Au XVIème siècle, l'histoire d'Ana d'Autriche, fille bâtarde de Don Juan, le demi-frère du roi d'Espagne Philippe II.
La petite Anna est enfermée dès sa sixième année au couvent de Madrigal où elle grandit cachée de tous.
Adolescente, elle s'enivre des faits héroïques de Don Sébastien, le téméraire roi du Portugal, disparu sans laisser de traces.
A la veille de prendre définitivement le voile, Ana se cabre, refuse le destin qu'on lui impose malgré elle, proteste, plaide pour sa liberté bafouée, rédigeant même une lettre au Saint-Père dans laquelle elle invoque les droits de sa personne.
Mais aucune voix ne s'élèvera pour la défendre. Enfant illégitime, elle doit être cachée et n'a pas d'autre choix que de se soumettre à l'ordre social.
Une brève éclaircie vient pourtant éclairer sa jeune vie. Un homme mystérieux se présente un jour à la porte du monastère ; il dit s'appeler Gabriel de Espinosa. Nul ne sait d'où il vient mais son allure, son maintien, son élocution trahissent une haute naissance. On prétend même qu'il serait en réalité Don Sébastien, le roi disparu du Portugal, celui-là même dont Ana rêvait lorsqu'elle était enfant.
Entre eux naît une passion aussi soudaine que dévorante.
Mais en ce siècle de convenances, un couple osant s'aimer dans l'enceinte d'un couvent, brave aussi le courroux de l'opinion publique…
C'est une bien jolie histoire que nous conte ici
Michel del Castillo.
L'originalité de cette oeuvre intense, portée par une écriture volontairement dépouillée et subtilement poétique, vient de la façon qu'a l'auteur de se démarquer du roman historique traditionnel pour introduire sa propre histoire dans le récit et tenter de saisir la jeune Ana d'Autriche à travers le prisme de ses propres expériences, car lui aussi a connu le sentiment d'abandon et la solitude.
Une fraternité se crée alors avec la jeune fille mise à l'écart, non désirée; fraternité d'orphelin qui partage sa détresse mais aussi sa réclusion forcée. Il parvient ainsi à nous faire approcher leur enfance à tous deux.
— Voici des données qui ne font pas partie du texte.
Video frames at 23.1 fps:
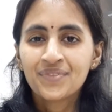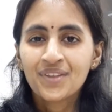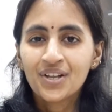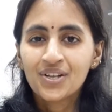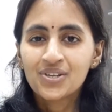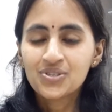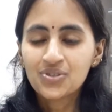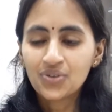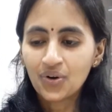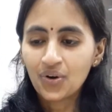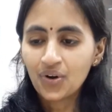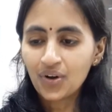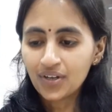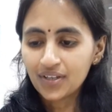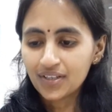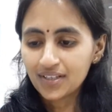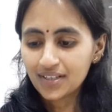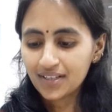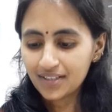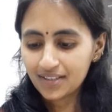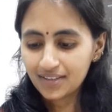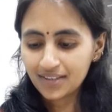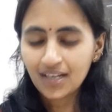
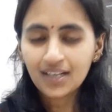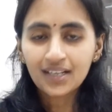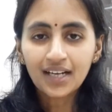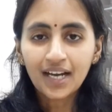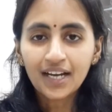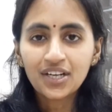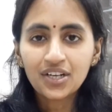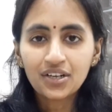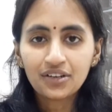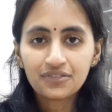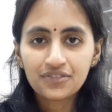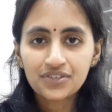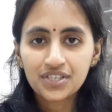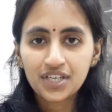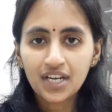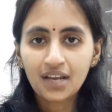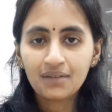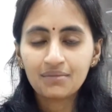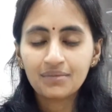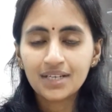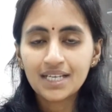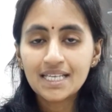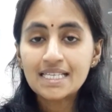So that kind of
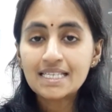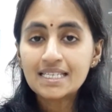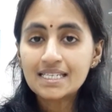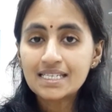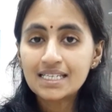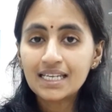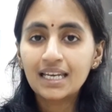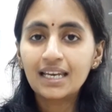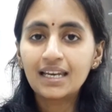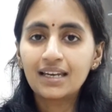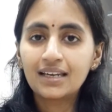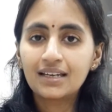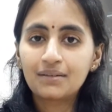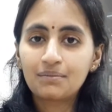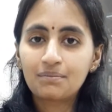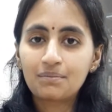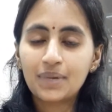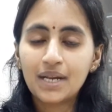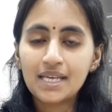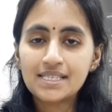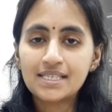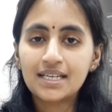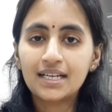shame is still
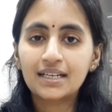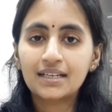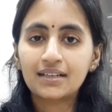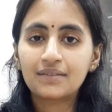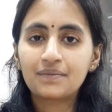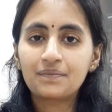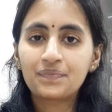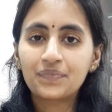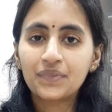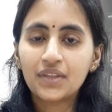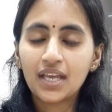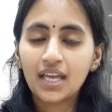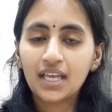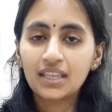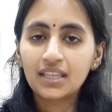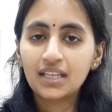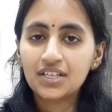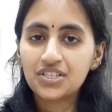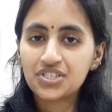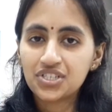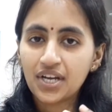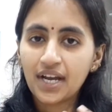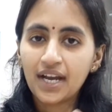present in
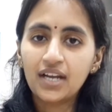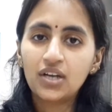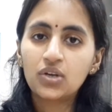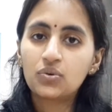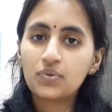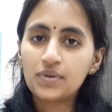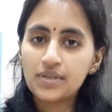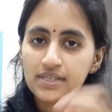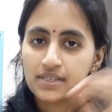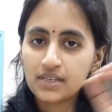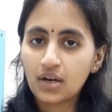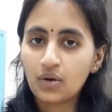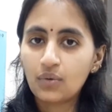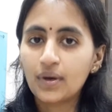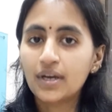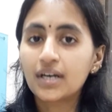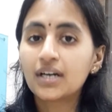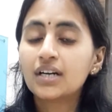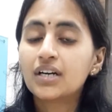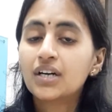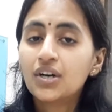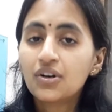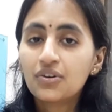the child who is now a
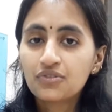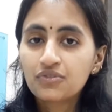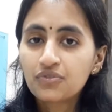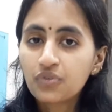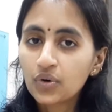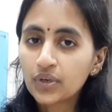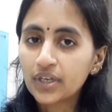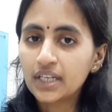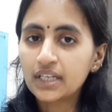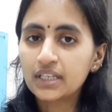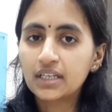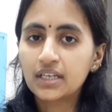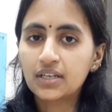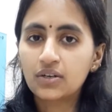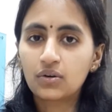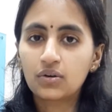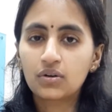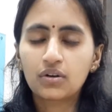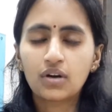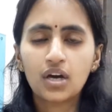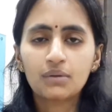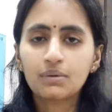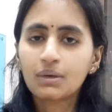
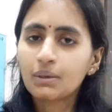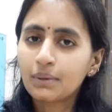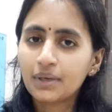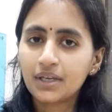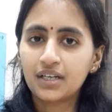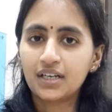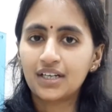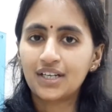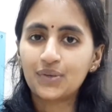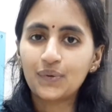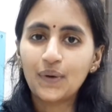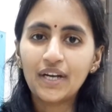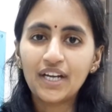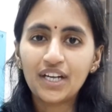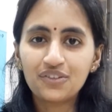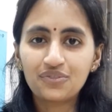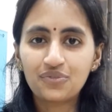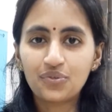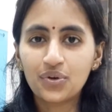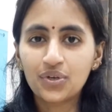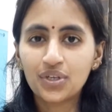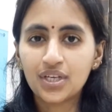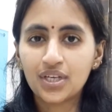14-year-old or maybe a
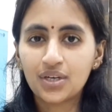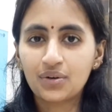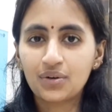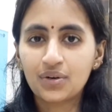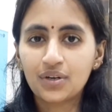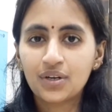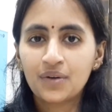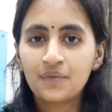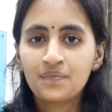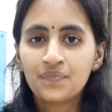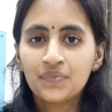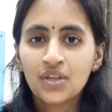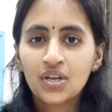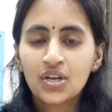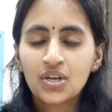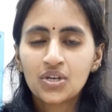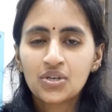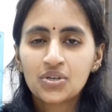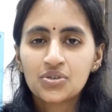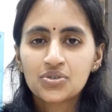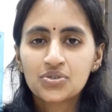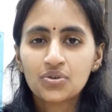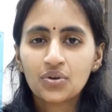24-year-old.
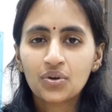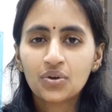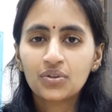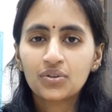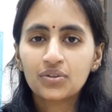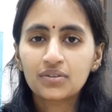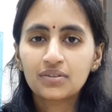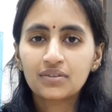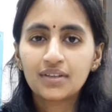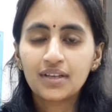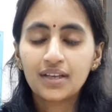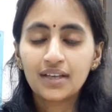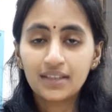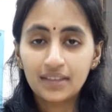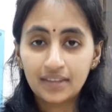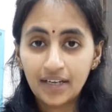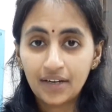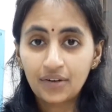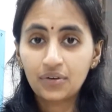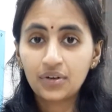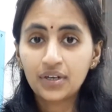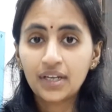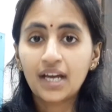So
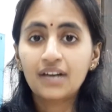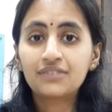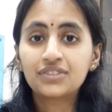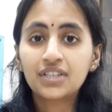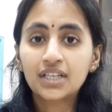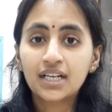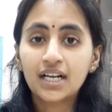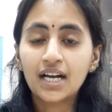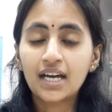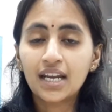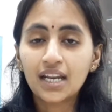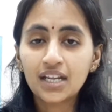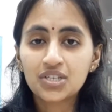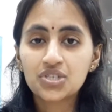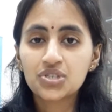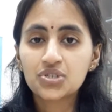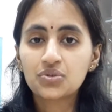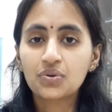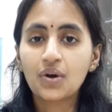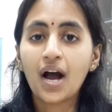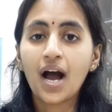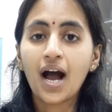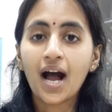they don't have the courage
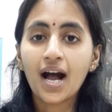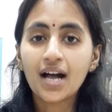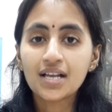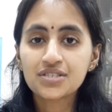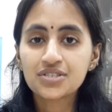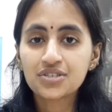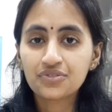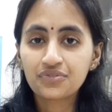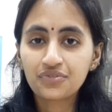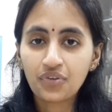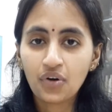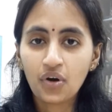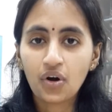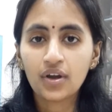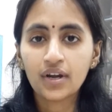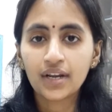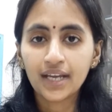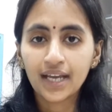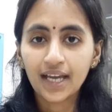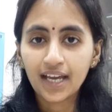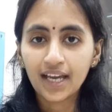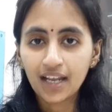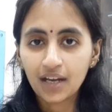to ask for
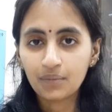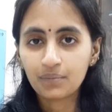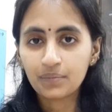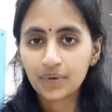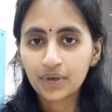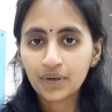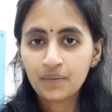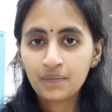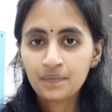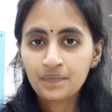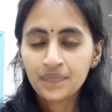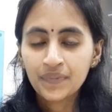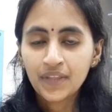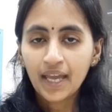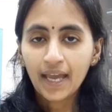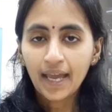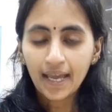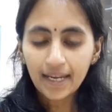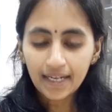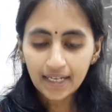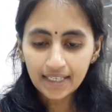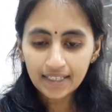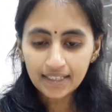help.
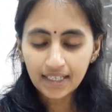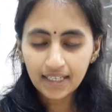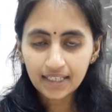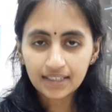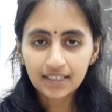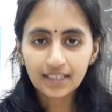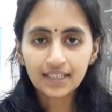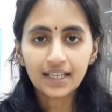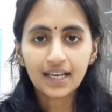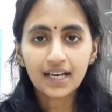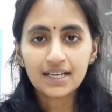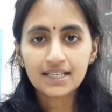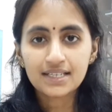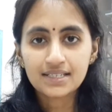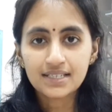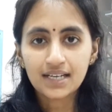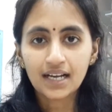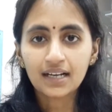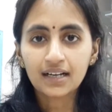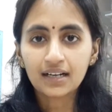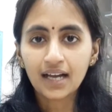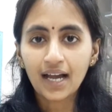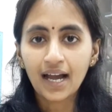Anything that they are
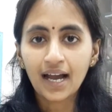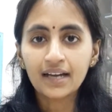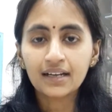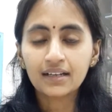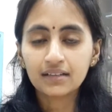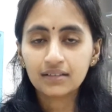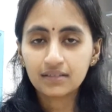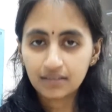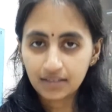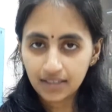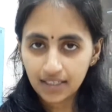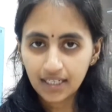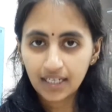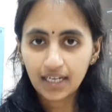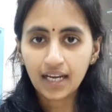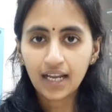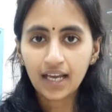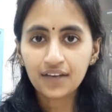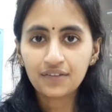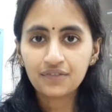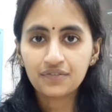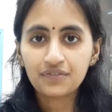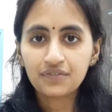stuck at in
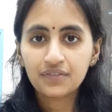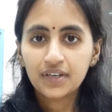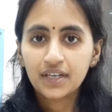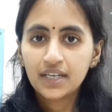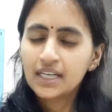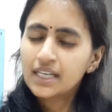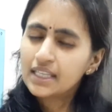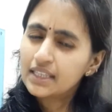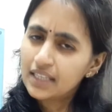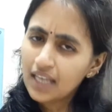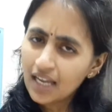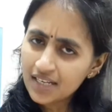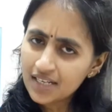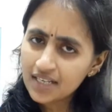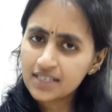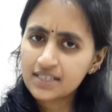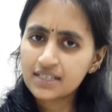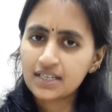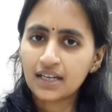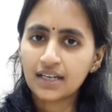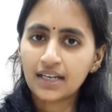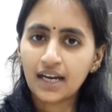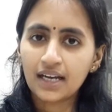life, they are just
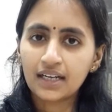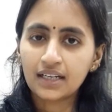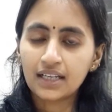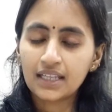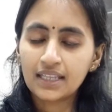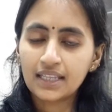stuck at.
De la sorte, c'est sur une partie de sa propre vie qu'il projette la lumière.
Cette dimension autobiographique donne une force particulière au roman qui possède de surcroît un caractère symbolique puisqu'il révèle, dans une société fondée sur les castes, la situation des oubliés de l'Histoire et notamment les femmes.
L'interrogation sur l'identité, thème qui traverse toutes les oeuvres de l'auteur, est ici aussi effective, ainsi que les blessures d'enfance et la soif de liberté.
Michel del Castillo, grand écrivain à la production littéraire immense et souvent primée (Prix Méditerranée 2006 pour « le
Dictionnaire amoureux de l'Espagne ») est, comme il se plait à le souligner, « un enfant des mots » ; un homme dont l'histoire est aussi intense que les fictions qu'il nous donne à lire, un être abandonné qui aurait pu mal tourner s'il n'avait rencontré la littérature et le pouvoir des livres et des mots. Sa vie a été dure et il revient de loin. Son enfance, difficile, est digne d'un roman à rebondissements : chaos de la guerre, franquisme, abandon de la mère, misère des camps d'internement et maison de redressement…Et c'est dans cet enfer qu'il découvre la littérature qui va le sauver de l'indigence.
C'est certainement pour cela que ses oeuvres portent en elles une écriture vraie, sincère, en butte contre toutes les idéologies qui enferment les êtres dans les geôles étroites de leur conscience, et révèlent les sentiments authentiques de l'homme qui a connu la souffrance et aspire à un profond besoin de liberté.
En se gardant de toute érudition inutile, l'auteur offre ainsi avec «
La religieuse de Madrigal » un beau roman, inspiré et humain.